Work order:
An exact copy of every entry is required, minus the pictures.

Saved entries
----

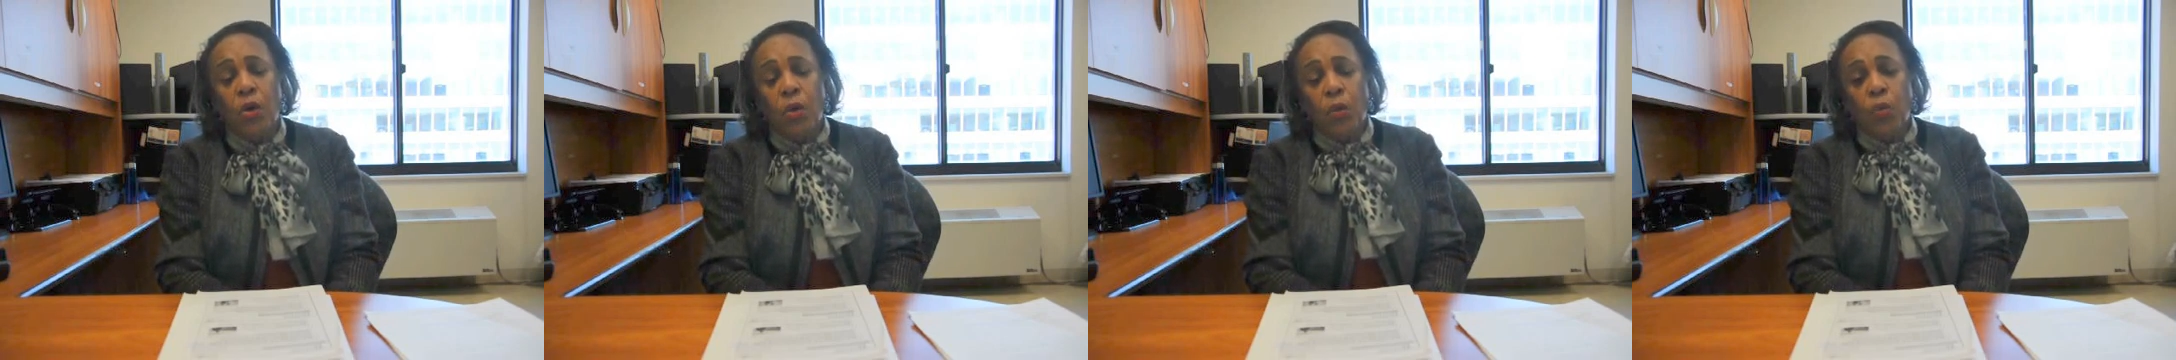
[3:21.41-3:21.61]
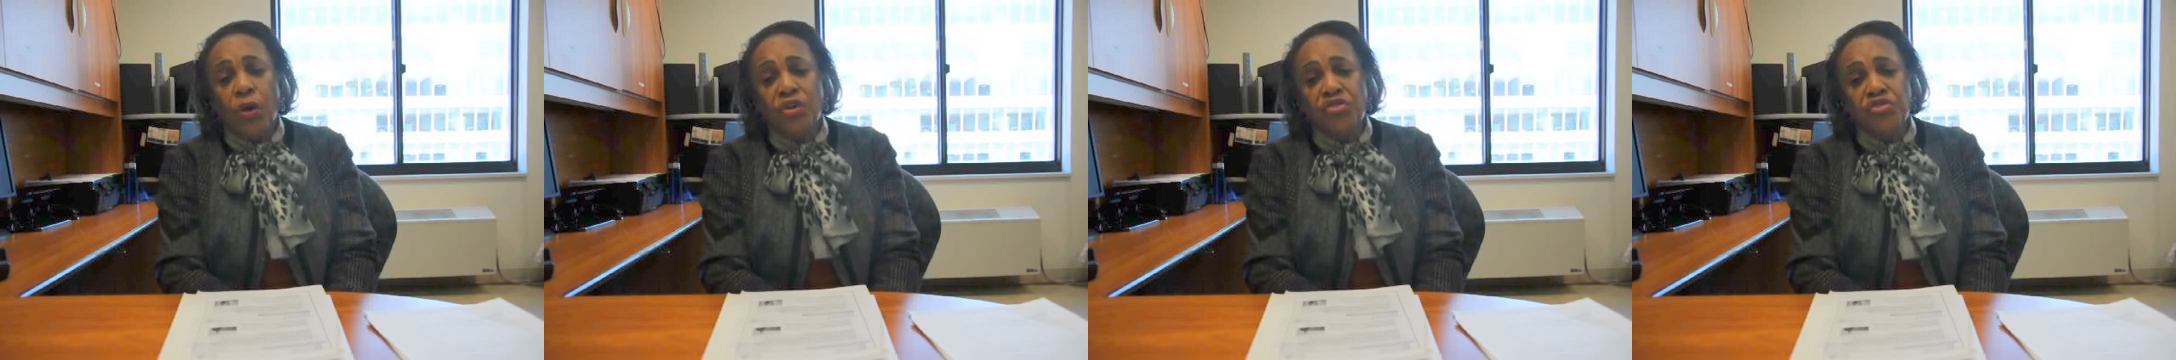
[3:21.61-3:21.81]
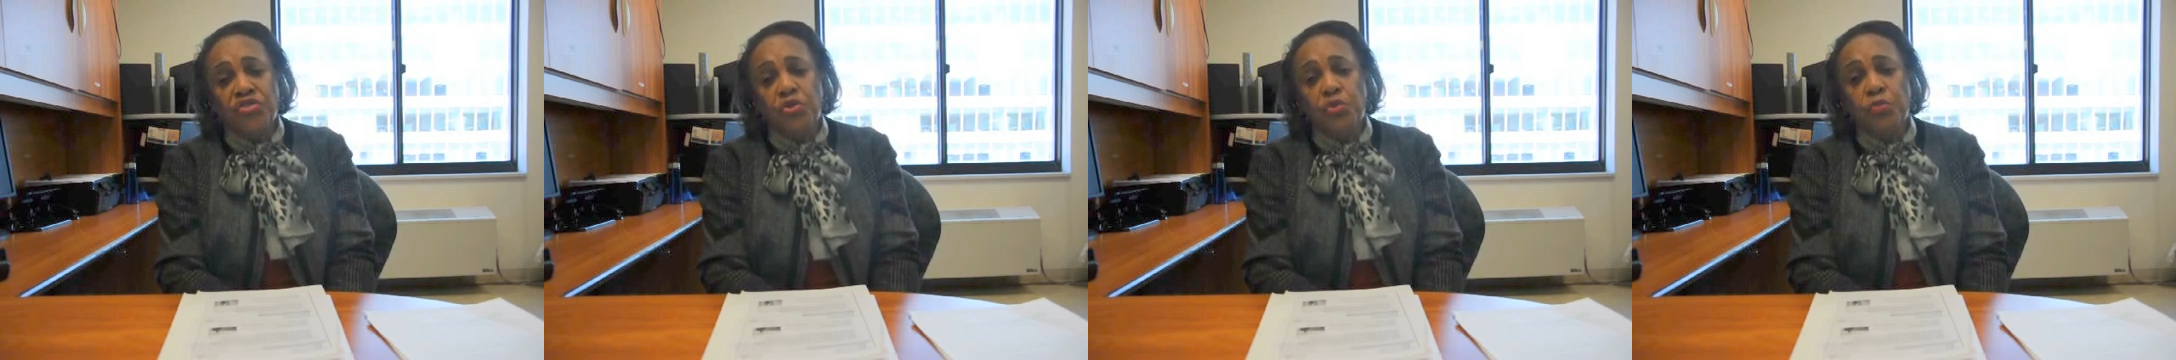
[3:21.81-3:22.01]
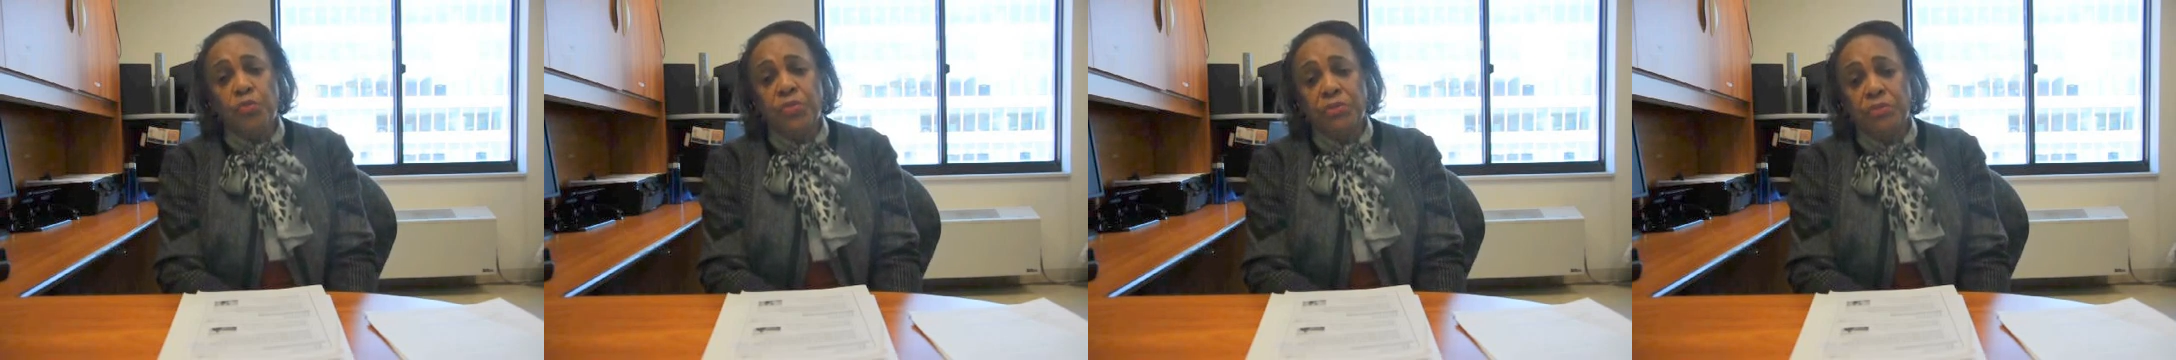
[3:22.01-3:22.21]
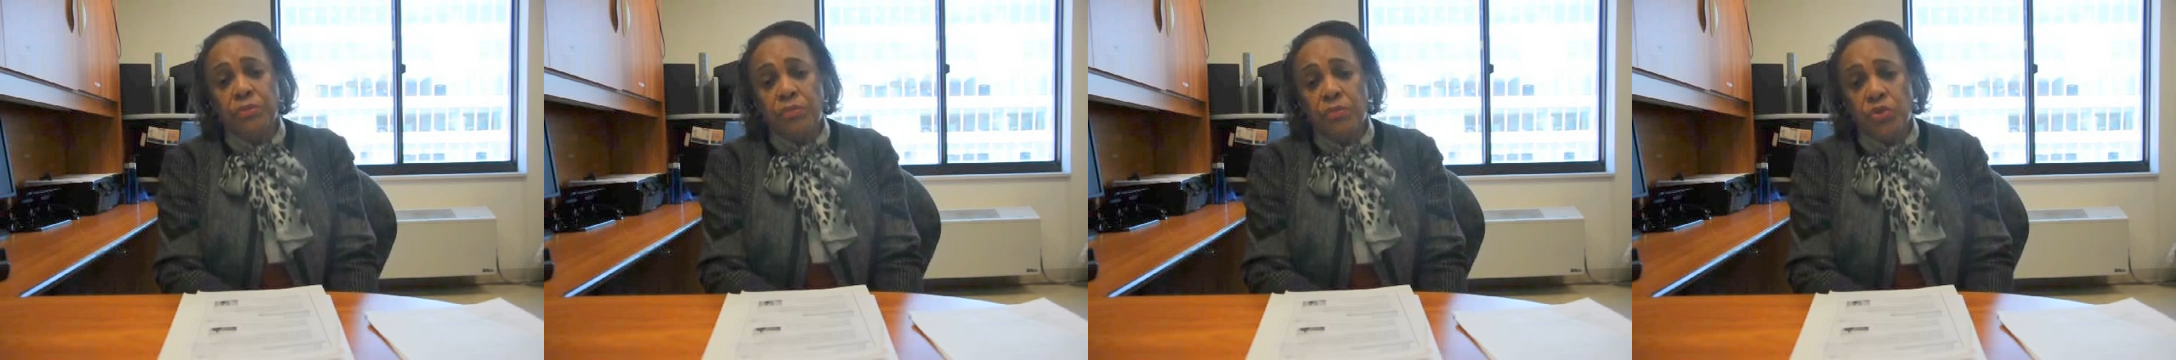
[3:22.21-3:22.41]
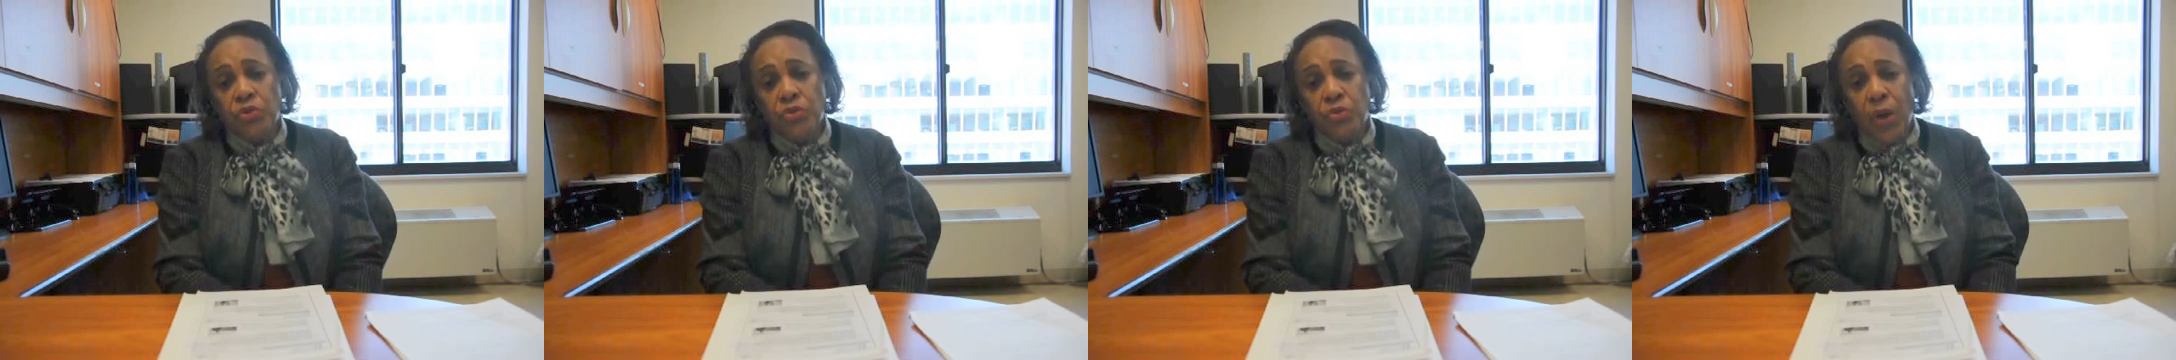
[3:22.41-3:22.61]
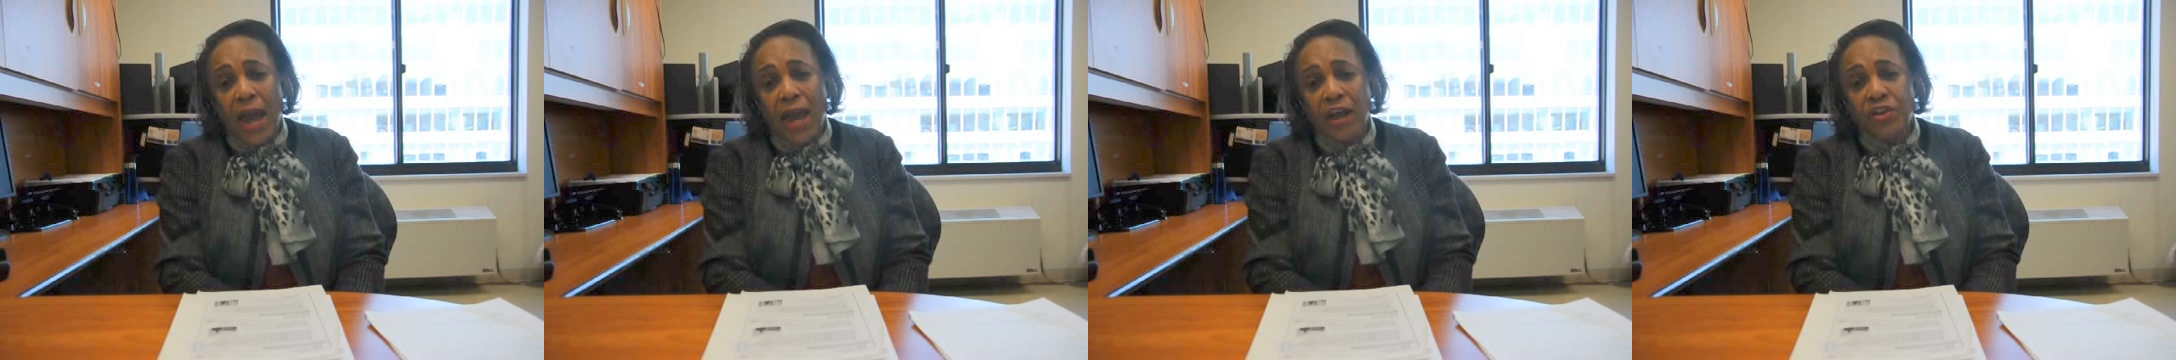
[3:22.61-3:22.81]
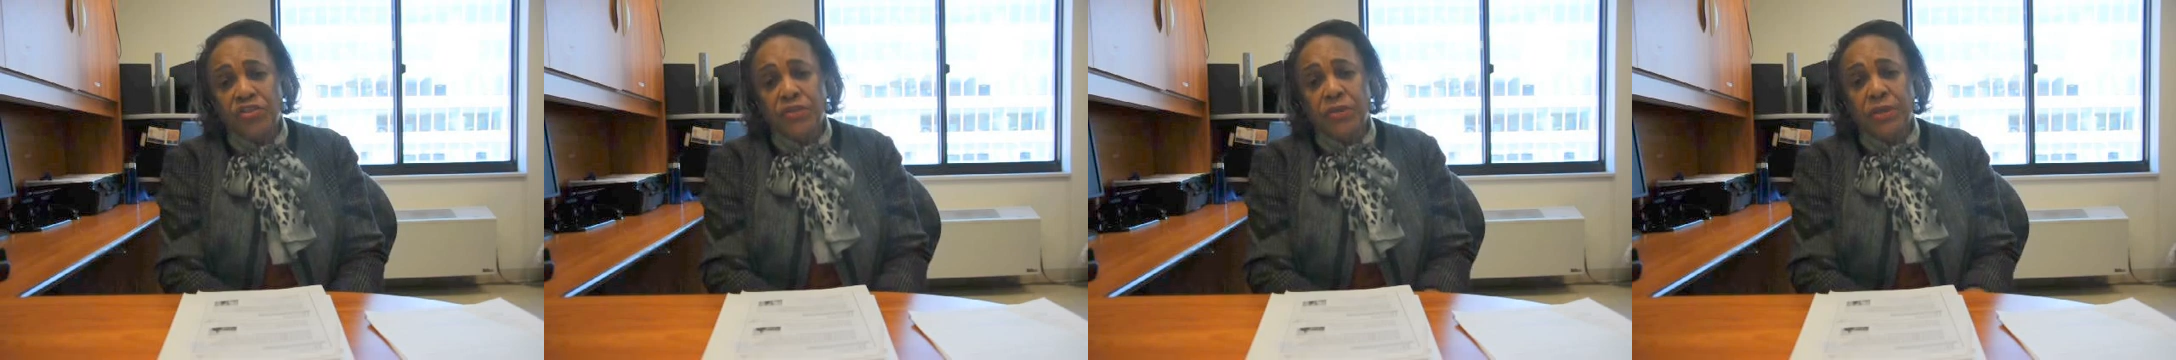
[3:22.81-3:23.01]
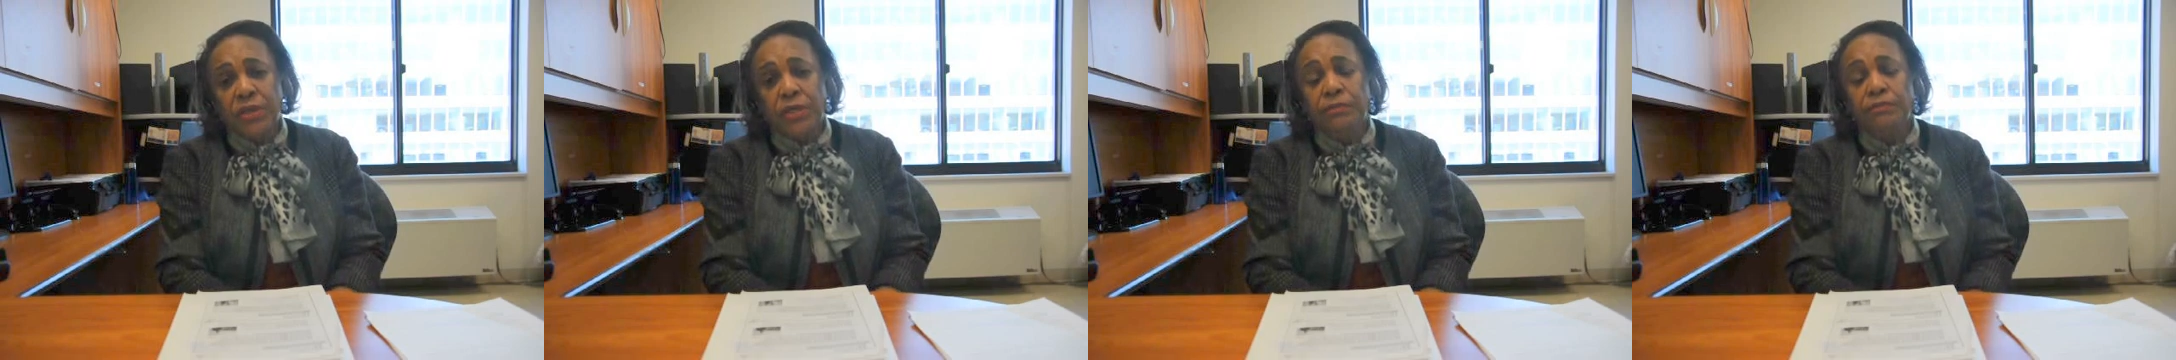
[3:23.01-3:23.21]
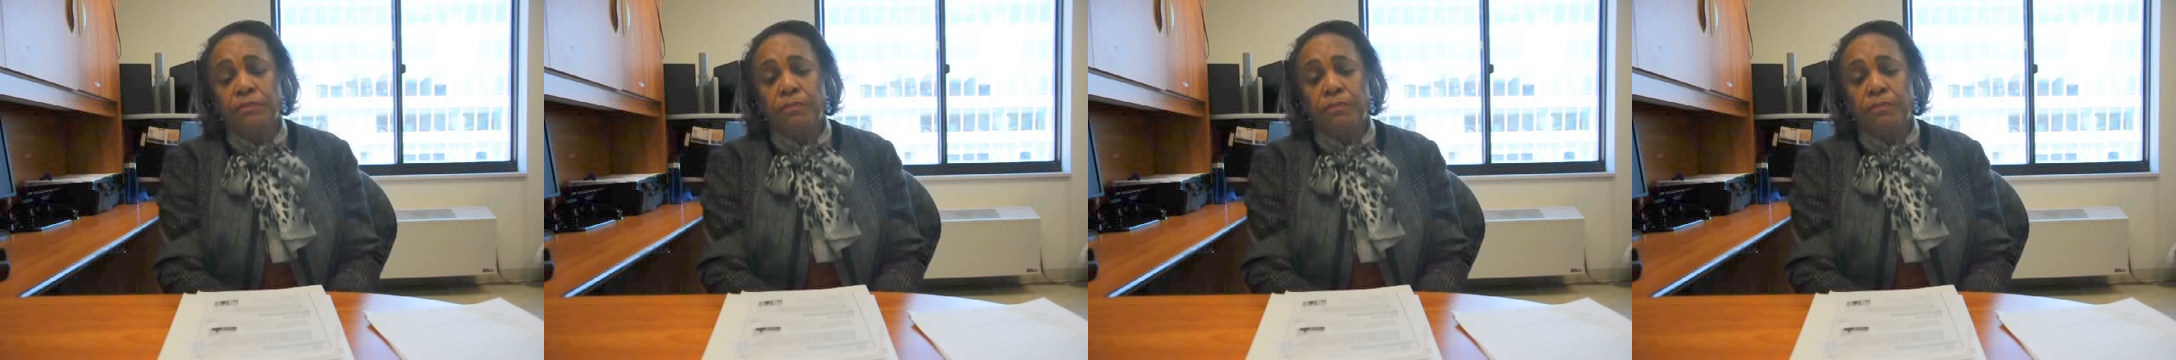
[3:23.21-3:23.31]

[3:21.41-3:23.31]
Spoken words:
once you actually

----

Result for this exercise:
[3:21.41-3:21.61]
[3:21.61-3:21.81]
[3:21.81-3:22.01]
[3:22.01-3:22.21]
[3:22.21-3:22.41]
[3:22.41-3:22.61]
[3:22.61-3:22.81]
[3:22.81-3:23.01]
[3:23.01-3:23.21]
[3:23.21-3:23.31]

[3:21.41-3:23.31]
Spoken words:
once you actually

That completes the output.